"Jared."
Panggilan itu menghentikan kegiatan Jared Assad membantu para petugas membuka pintu lift. Ia berbalik, mendapati istrinya yang sakit sudah berdiri.
Rachel bersimbah keringat. Butirannya besar-besar, menuruni pelipisnya dan berlari menyusuri lehernya. Di dalam jaket Jared, keringat itu telah membuat kaus Rachel basah kuyup, berubah warna menjadi lebih tua, menempel pada tubuhnya dan mencetak lekukannya dengan tidak nyaman.
Jared mendekat, mengeluarkan sapu tangannya dan mengusap kening istrinya, menyeka butiran keringat dari sana, dari pipinya, dan dari lehernya. "Ada apa, Rachel?"
Baru Rachel sadari bahwa Jared menjadi begitu afektif setelah mereka menikah. Sebelumnya, pria itu tidak pernah menyentuhnya karena ia adalah orang asing. Sebuah kesan terbentuk, bahwa ia tidak merasakan kekerasan atau penyalahgunaan, bahwa Jared Assad tidak akan menyalahgunakan semua otoritas yang ia minta.
"Saya tidak akan ke rumah sakit," bisik Rachel pelan-pelan, dalam-dalam, berusaha tidak mengundang sanggahan dari suaminya.
"Kenapa?" tanya Jared lembut.
Pintu lift terbuka.

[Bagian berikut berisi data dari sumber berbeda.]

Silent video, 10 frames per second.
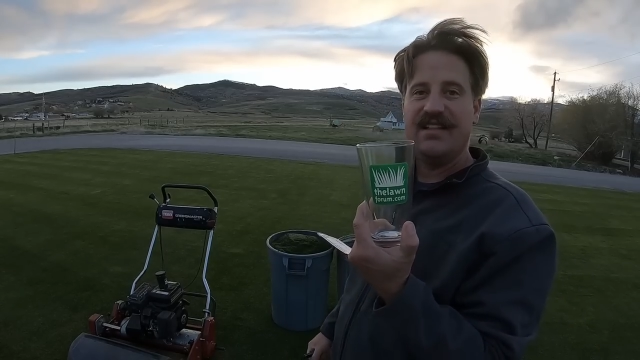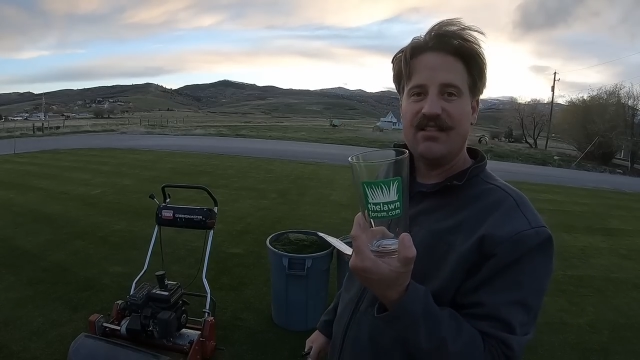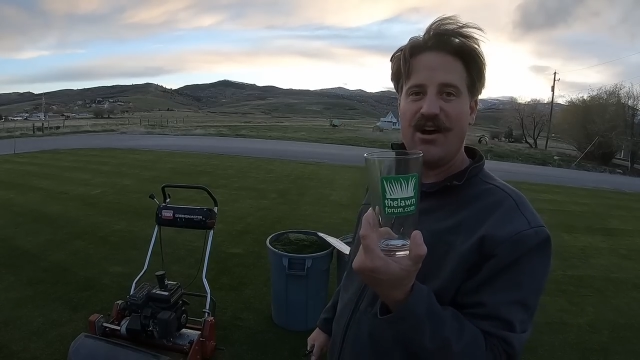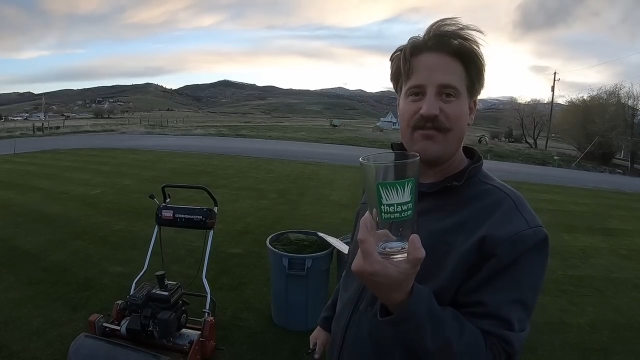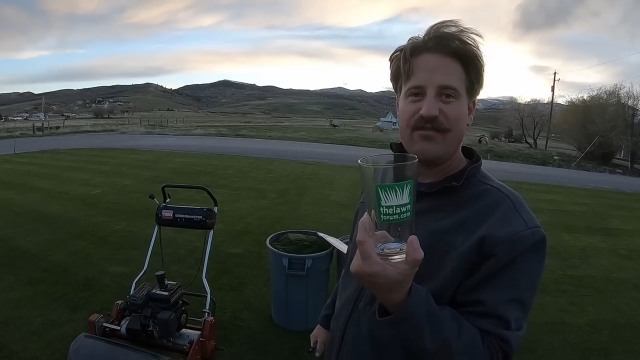
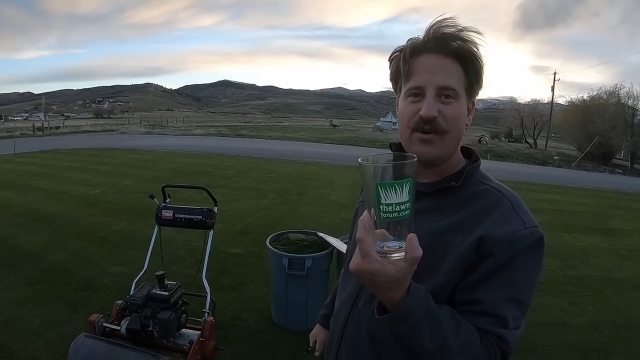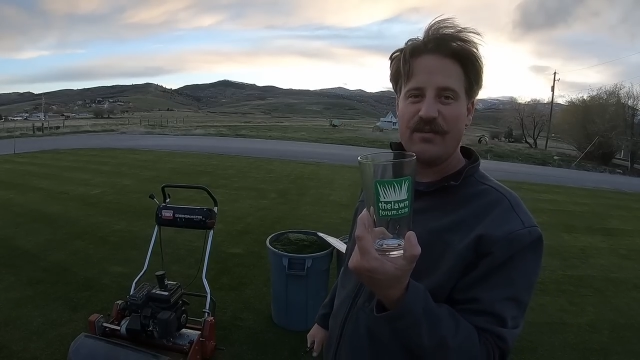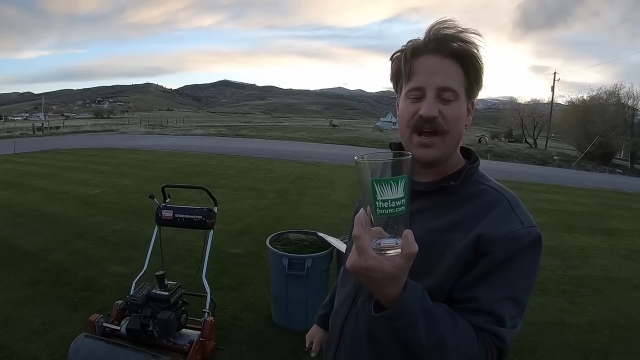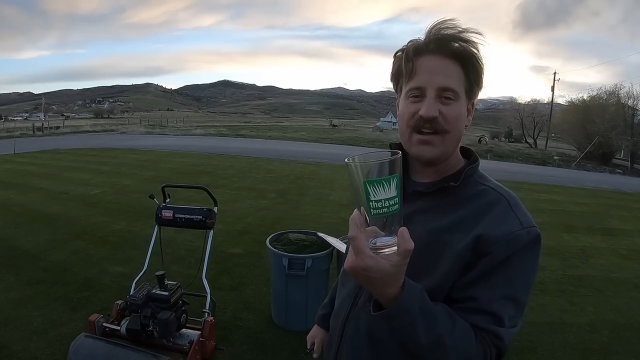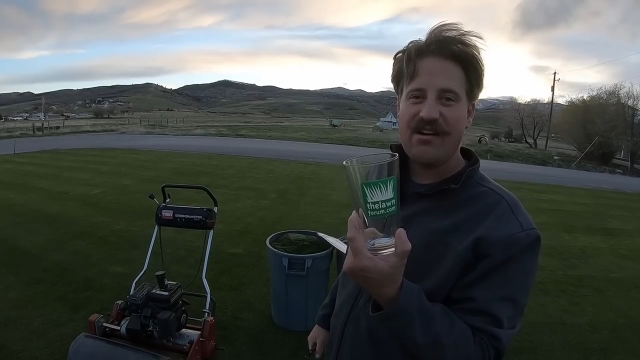
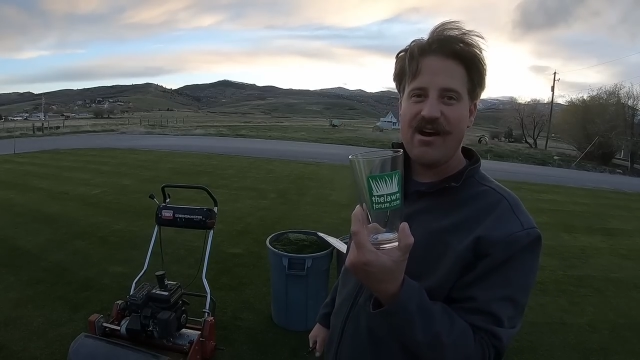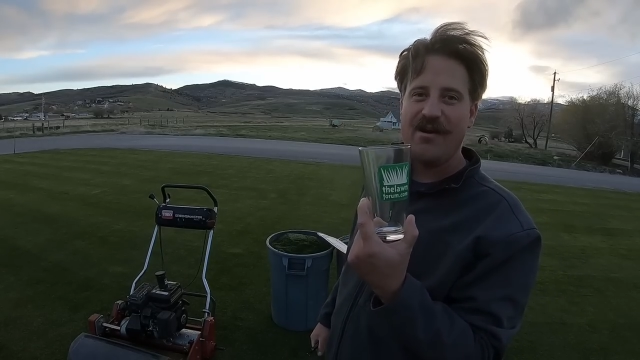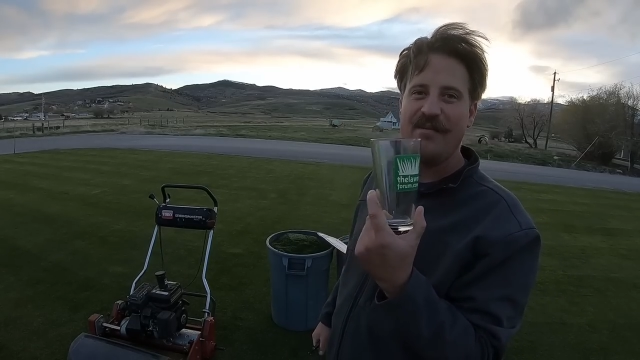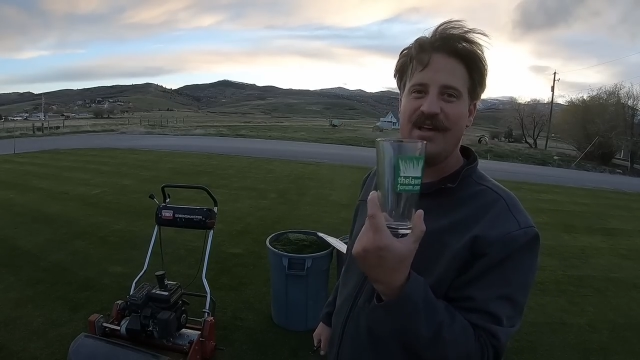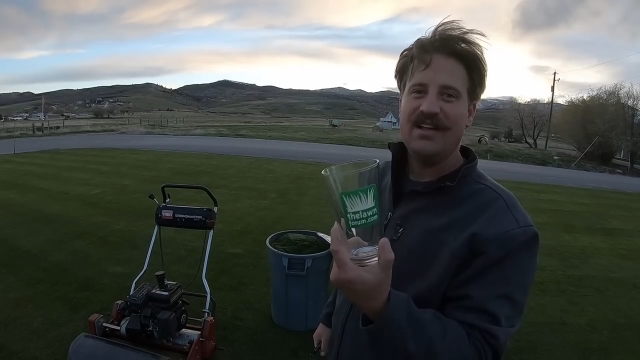
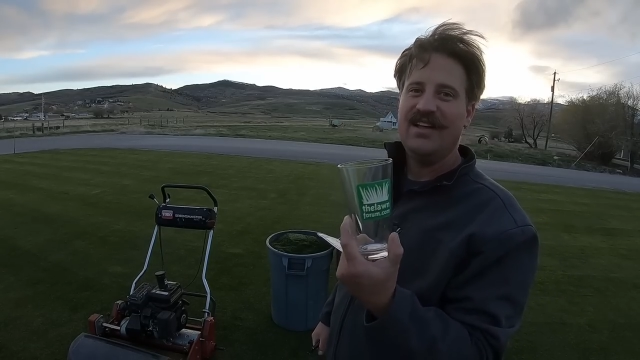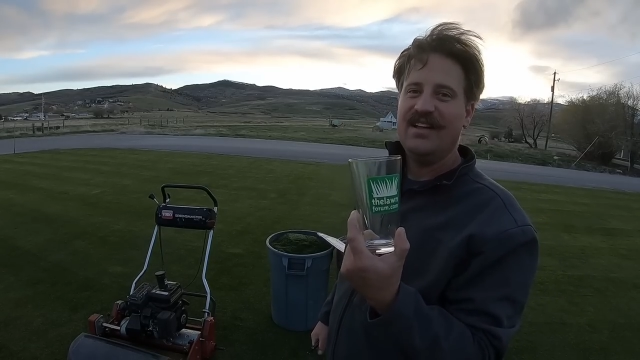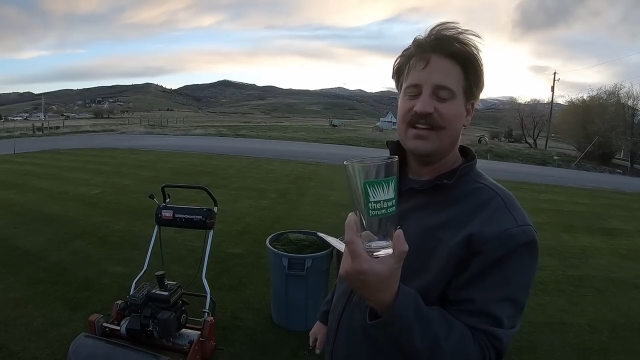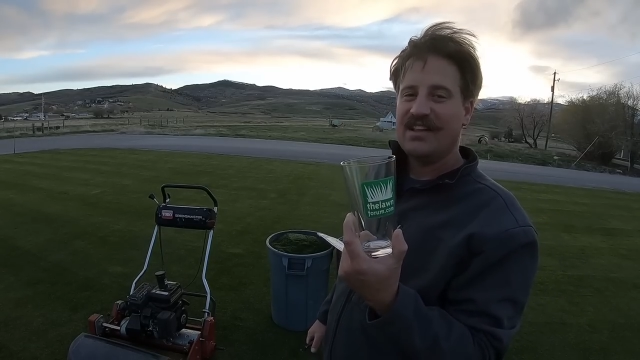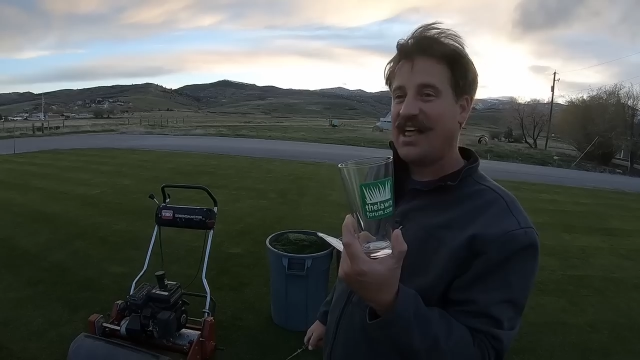lawnforum.com
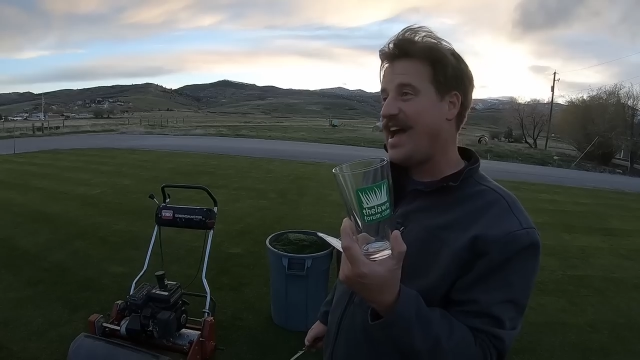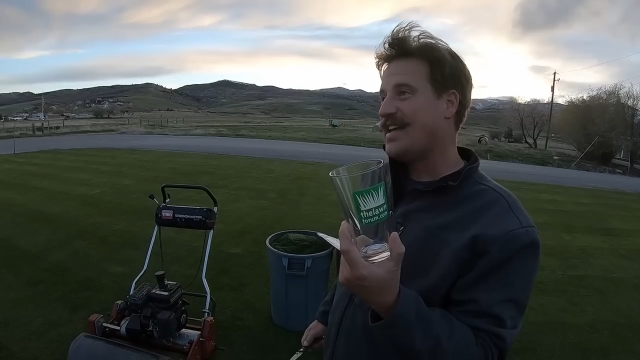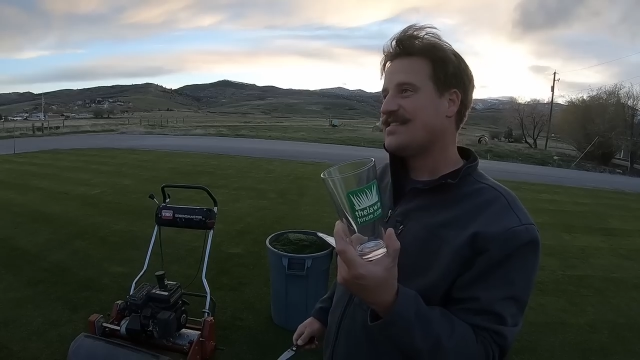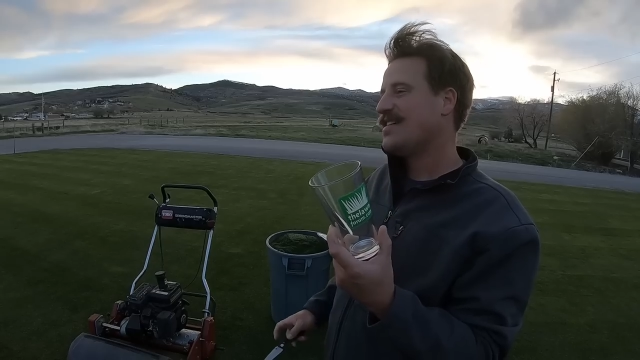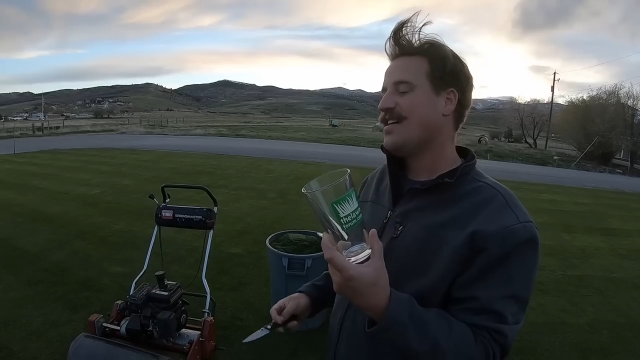
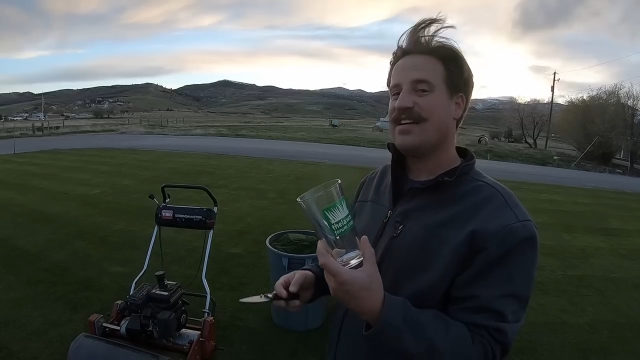glass.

Tenaga medis masuk dan segera mengerubungi keduanya.
Jared menahan mereka dengan sebuah gerakan dengan tangannya. "Istri saya tidak ingin ditangani oleh medis. Betul, Rachel?"
Rachel mengangguk susah payah.
"Jadi ke mana kita harus pergi?"
Medis bingung. Mereka melihat Rachel Helena sebentar lagi akan jatuh ke lantai, tetapi kedua orang ini santai-santai saja. Dalam pandangan mereka, tidak ada kesempatan untuk mengobrol atau membicarakan keperluan lain.

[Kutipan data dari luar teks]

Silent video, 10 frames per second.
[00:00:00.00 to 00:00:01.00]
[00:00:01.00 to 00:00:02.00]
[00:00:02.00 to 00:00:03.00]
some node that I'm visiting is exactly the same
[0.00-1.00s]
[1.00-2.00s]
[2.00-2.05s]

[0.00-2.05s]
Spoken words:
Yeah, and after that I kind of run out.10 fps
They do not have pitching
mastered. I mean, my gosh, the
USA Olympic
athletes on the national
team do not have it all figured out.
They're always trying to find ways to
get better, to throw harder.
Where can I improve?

Rachel menatap suaminya dalam-dalam. "Tidak ada, Jared. Tidak ada tempat yang bisa menangani ini."
Sebuah kilatan lemah menggores bola mata hitam Rachel.
Kemudian mata sayu itu tertutup.
***
Ketika Rachel membuka matanya, itu adalah sebuah langit-langit kamar rawat.

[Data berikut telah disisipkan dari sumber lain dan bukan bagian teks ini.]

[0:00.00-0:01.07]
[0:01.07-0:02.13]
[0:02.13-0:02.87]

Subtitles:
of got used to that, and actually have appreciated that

Hal pertama yang Rachel sadari adalah bahwa ia sendirian di ruangan itu. Hal kedua, bahwa tidak ada lagi jaket Jared Assad. Hanya kaus lengan panjangnya. Wanita itu kemudian mengecek celananya di bawah selimut. Bawahannya sudah berganti. Celana itu sudah tidak ada lagi, diganti dengan sepotong celana panjang yang ia tidak tahu milik siapa.
Mungkin Jared Assad yang menggantinya. Tubuhnya memang bukan miliknya lagi ketika pria itu menginginkan kuasa atas semuanya. Namun, Rachel ingin berlari menyusul ibunya saat itu juga, karena tubuhnya yang ia simpan untuk dirinya sendiri, bagiannya yang paling rentan, telah dilihat orang lain. Jika bukan Jared, mungkin seorang perawat. Pria atau wanita, itu hanya persoalan jenis kelamin.
Gemuruh di dada Rachel membuatnya bangkit duduk dan menenggak segelas air. Rachel berpikir dengan begitu ia bisa menerima fakta bahwa ia baru saja terekspos. Ia tidak bisa. Rasa malu menimpa dadanya seolah ia adalah seorang gadis yang dipergoki mengupil oleh gebetannya. Jika tidak ada selang infus tersambung pada tangannya, ia akan segera berlari dan membeli beberapa botol alkohol demi melupakan semua itu.
"Selamat pagi."
Seorang wanita enam puluhan tahun berjalan memasuki ruangan. Rambutnya seleher, banyak helaiannya sudah berwarna abu-abu. Ia terlihat mengecatnya sesekali. Di balik kaca matanya, matanya melengkung indah. Hidungnya mancung dan bibir tipisnya tertekan datar.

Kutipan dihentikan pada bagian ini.